Dans l’agitation du plateau, les solistes réussissent tous à tirer leur épingle du jeu. Nina Stemme est hélas annoncée malade en début de représentation, victime d’un début de grippe. Il en faut plus pour arrêter la Suédoise dont l’affolante projection n’est pas diminuée mais seulement ouatée, rendant moins précise ses attaques meurtrières dans la surexposée scène des énigmes. Le vibrato est aussi plus envahissant, nuisant à la qualité de son italien et à ses phrases plus délicates dans « In questa reggia ». Cependant, c’est pour la connaître au faîte de ses moyens que l’on peut pinailler sur ce qui reste une interprétation sommitale. Elle domine très largement les ensembles, et impose sa présence fauve dans le dernier acte pourtant dévolu à sa rivale en l’absence de duo final. Golda Schultz n’a pas le brillant attendu pour jouer Liù, mais elle use habilement de médium et de son aigu voilé pour composer une magnifique esclave, plus humble qu’angélique. Elle est ovationnée aux saluts. Entre ces deux extrêmes, le Calaf de Stefano La Colla manque de suavité mais pas de coffre.

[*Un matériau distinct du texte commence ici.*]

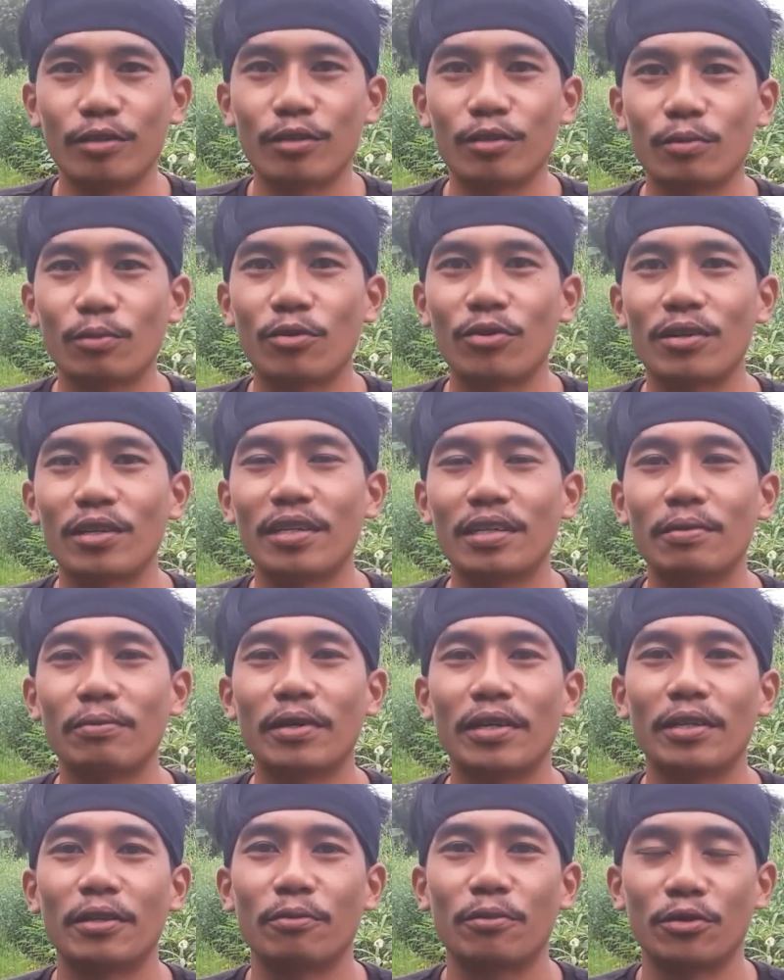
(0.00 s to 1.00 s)
good morning.
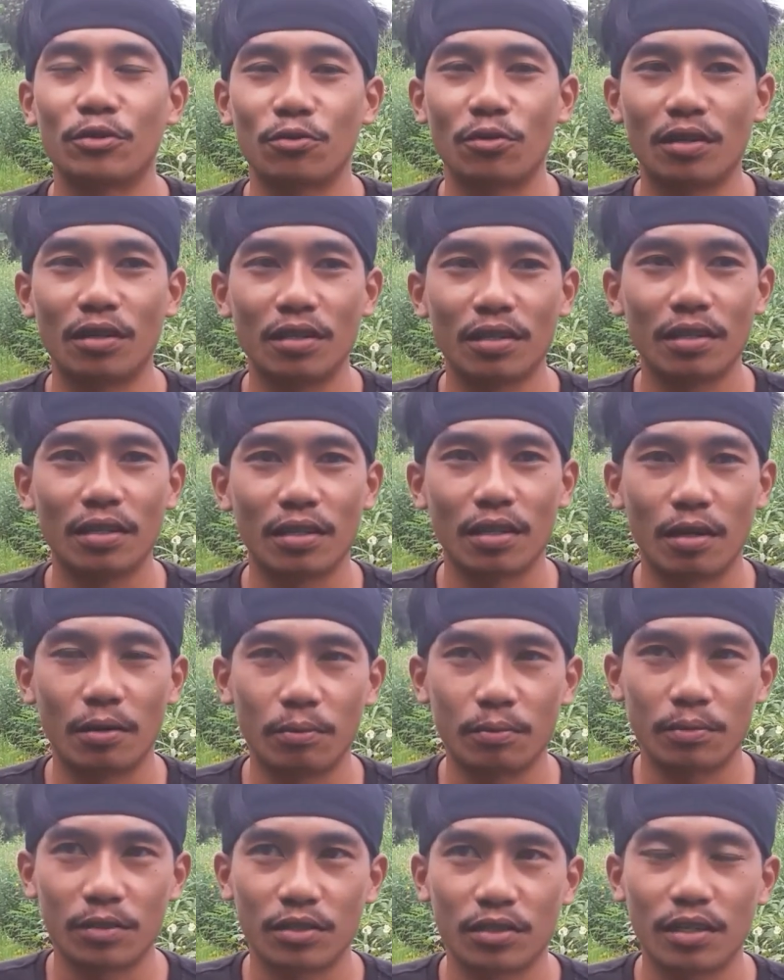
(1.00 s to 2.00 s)
My name is Juan and
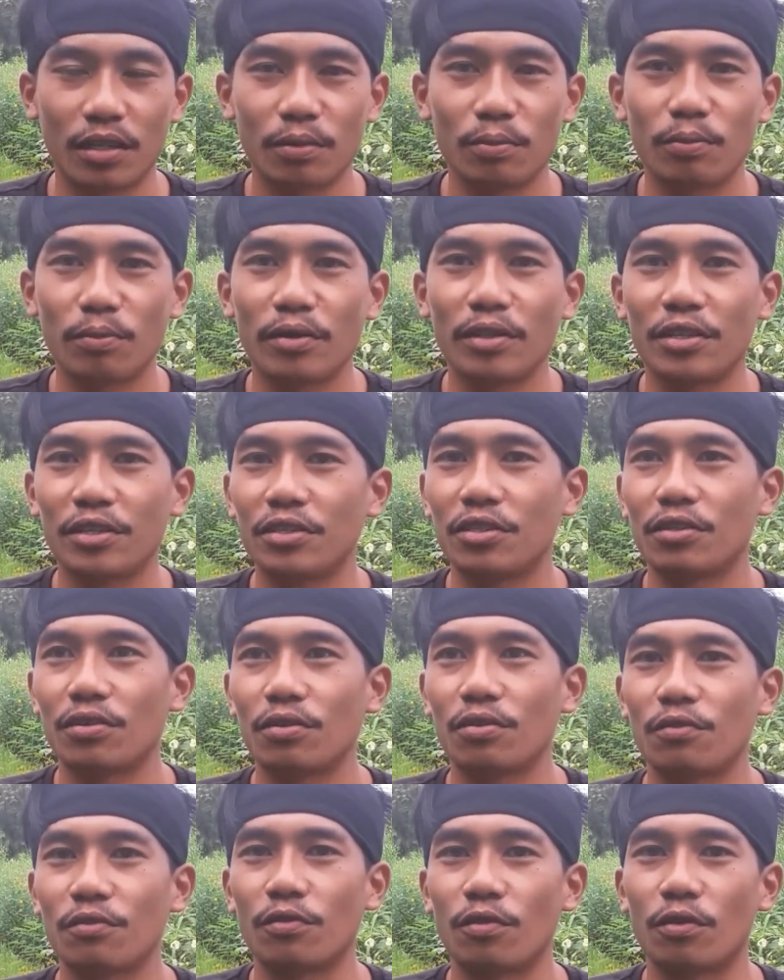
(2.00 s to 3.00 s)
I'm site manager
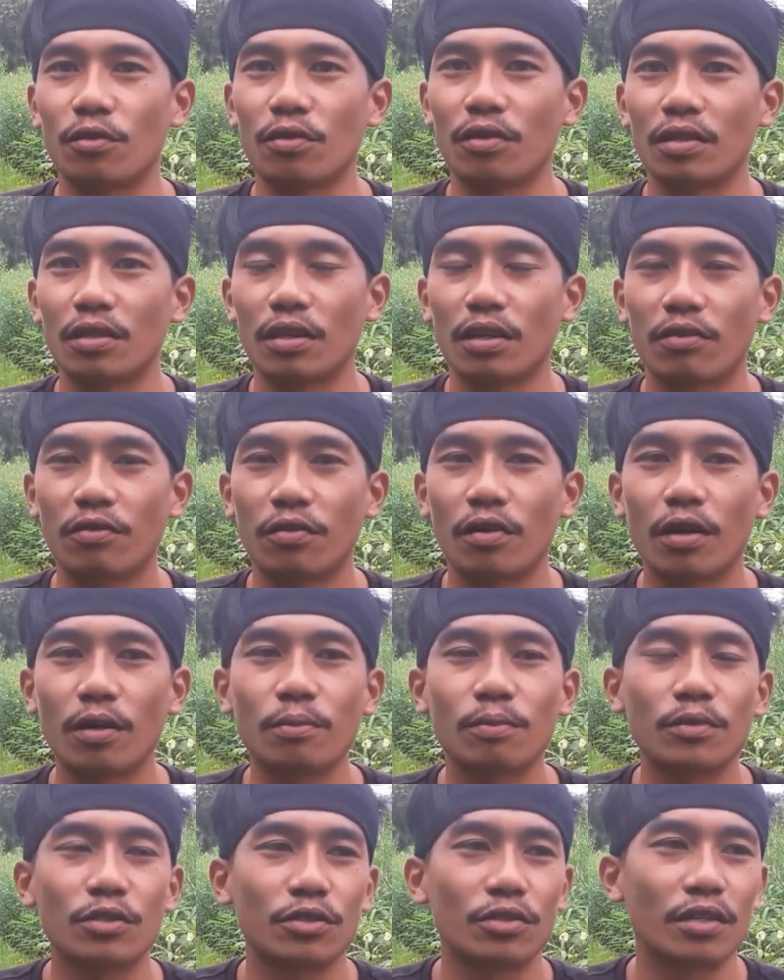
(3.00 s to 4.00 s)
of Organica
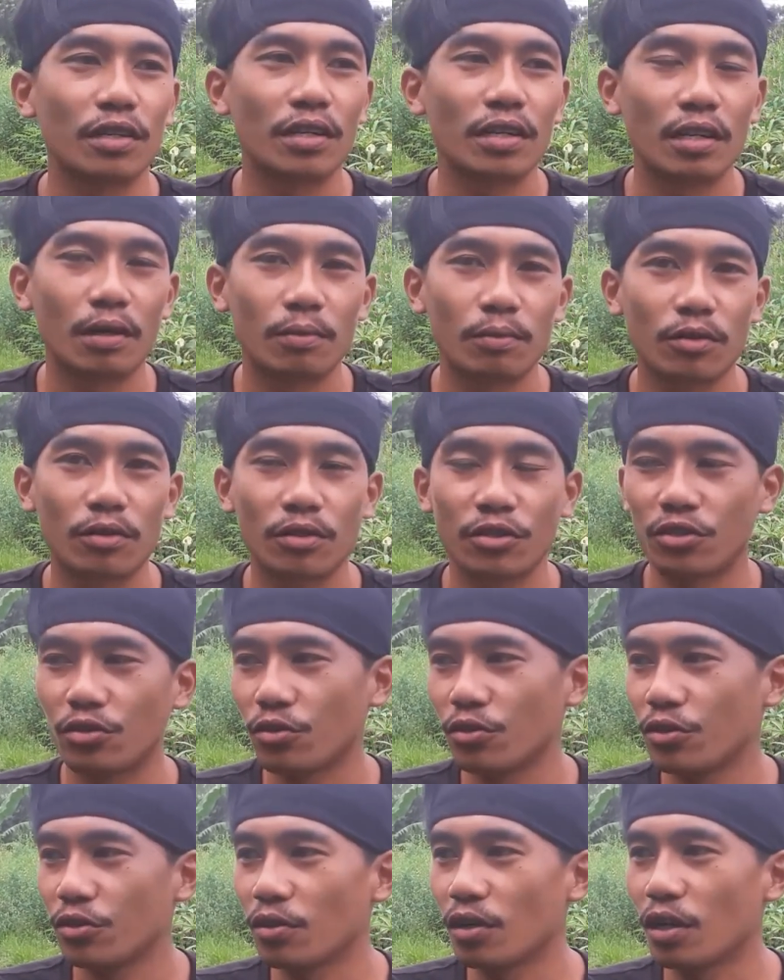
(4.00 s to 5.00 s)
Farm. Today I'm going to show
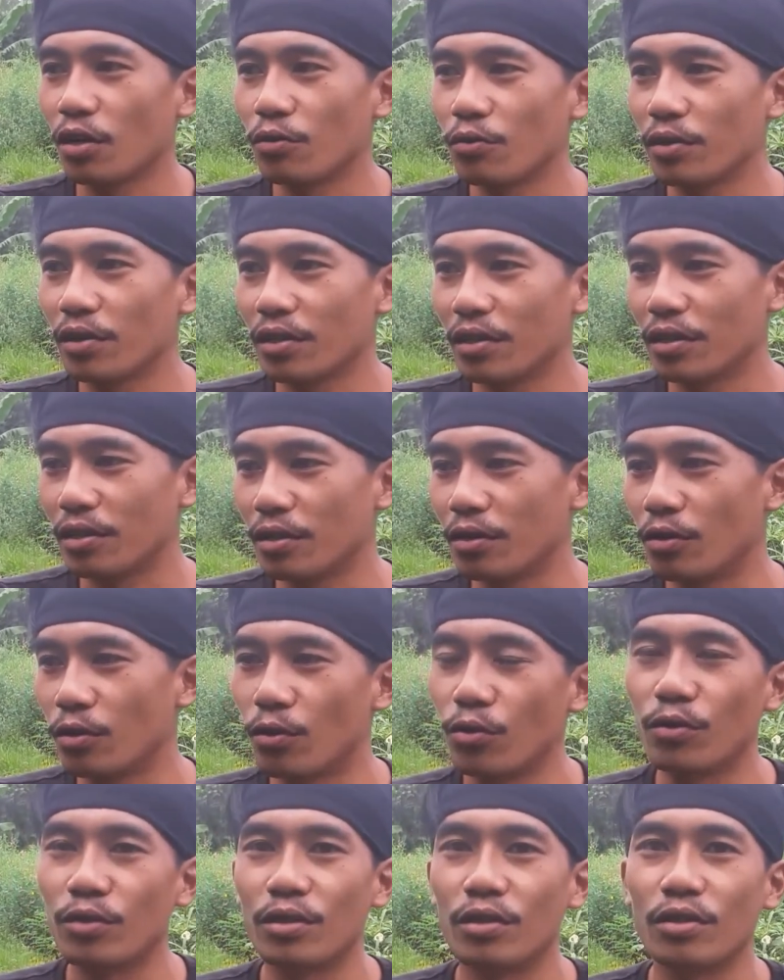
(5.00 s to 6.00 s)
you how we
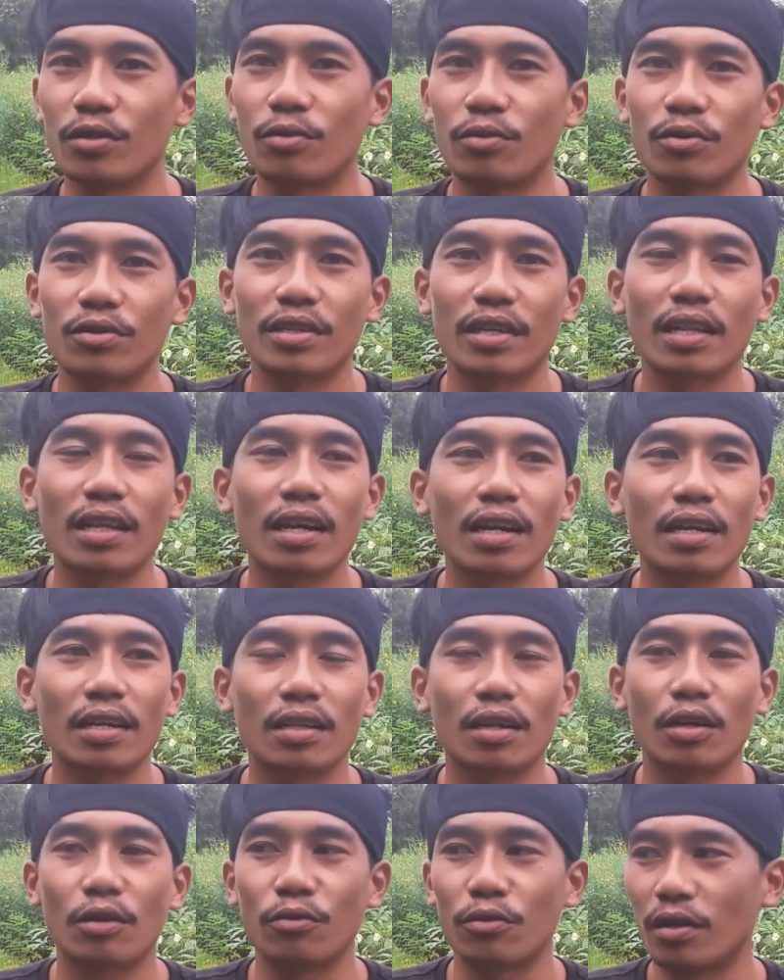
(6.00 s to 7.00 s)
grow the Rosella and
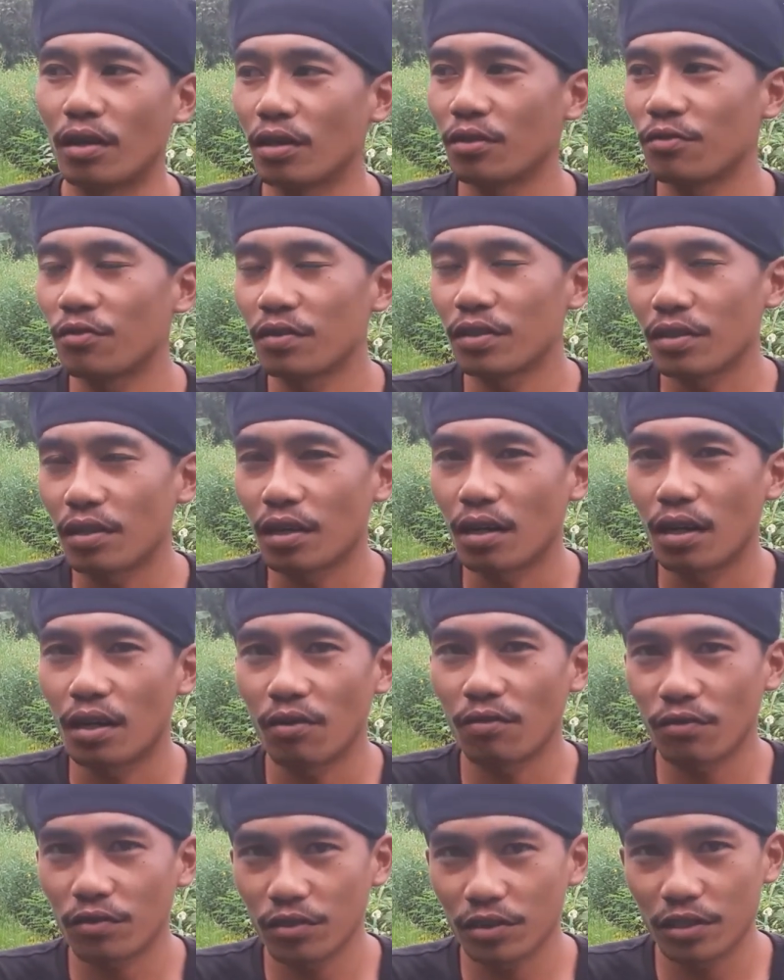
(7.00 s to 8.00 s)
how we
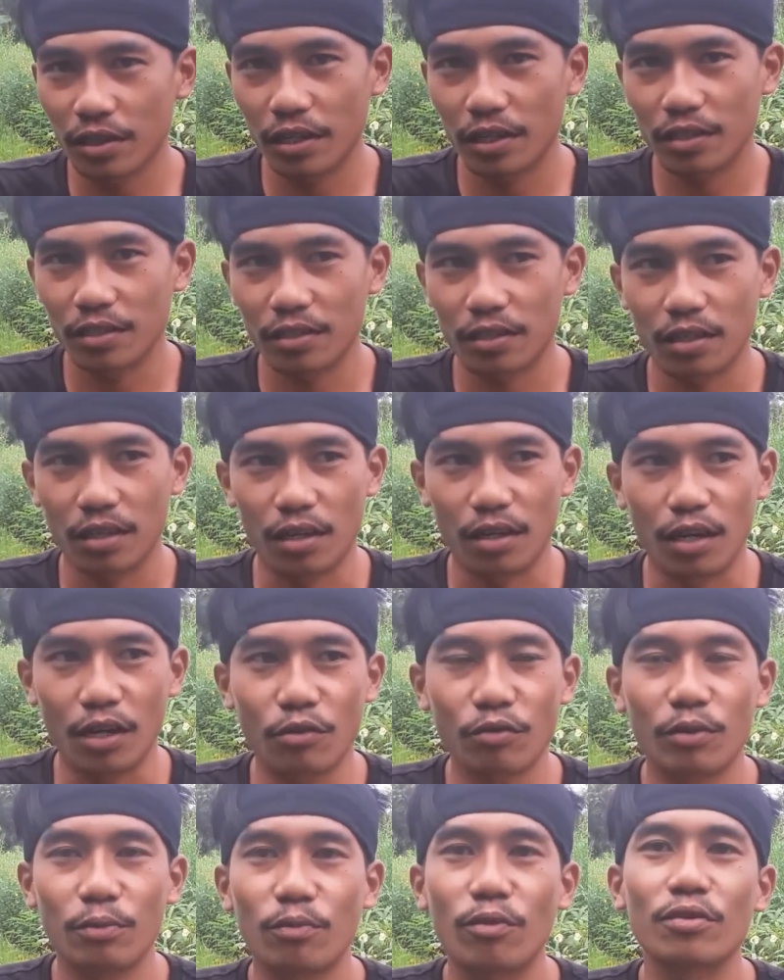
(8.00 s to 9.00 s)
harvest and how
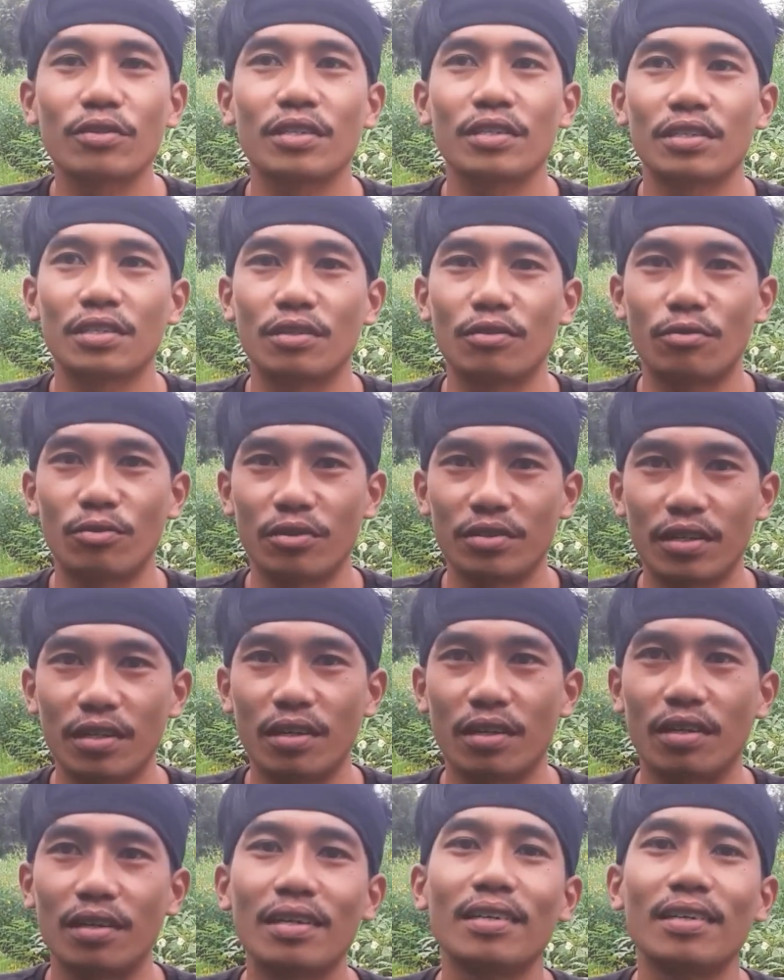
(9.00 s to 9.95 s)
we process the Rosella.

C’est, de plus, juste, précis, clairement le meilleur italien du plateau, et n’étaient quelques contre-notes ravisées sur le dernier « Turandot ! » devant le gong ou à la fin du « Nessun dorma », on ne peut qu’applaudir le travail de qualité, quoiqu’un cran en dessous des femmes pour l’incarnation dramatique. Alexander Tsymbalyuk continue d’habiter les seconds rôles avec la prestance des premiers. Vocalement, on peine à croire que son Timur ait besoin d’un fauteuil roulant, et les appels à son fils retrouvé sont plus ceux d’un père verdien dont on entend clairement la stature royale. Il n’y a que dans le dernier acte qu’il diminue la voilure pour s’émouvoir du sort de Liù. Les autres seconds rôles sont tous excellents : la voix de ténor quasi-bouffe d’Ulrich Ress permet un contraste comique saisissant à son entrée. Mattia Olivieri, Kevin Conners et Galeano Salas se glissent avec verve dans les très mouvants et sarcastiques Ping, Pang et Pong (sans que l’on sache vraiment qui est qui hélas, ingratitude de ces rôles condamnés à être évalués en lot, malgré les différences de tessiture). Quant au mandarin de Bálint Szabó, ses interventions sont suffisamment tonnantes et cérémonielles pour marquer le public comme le peuple de Pékin.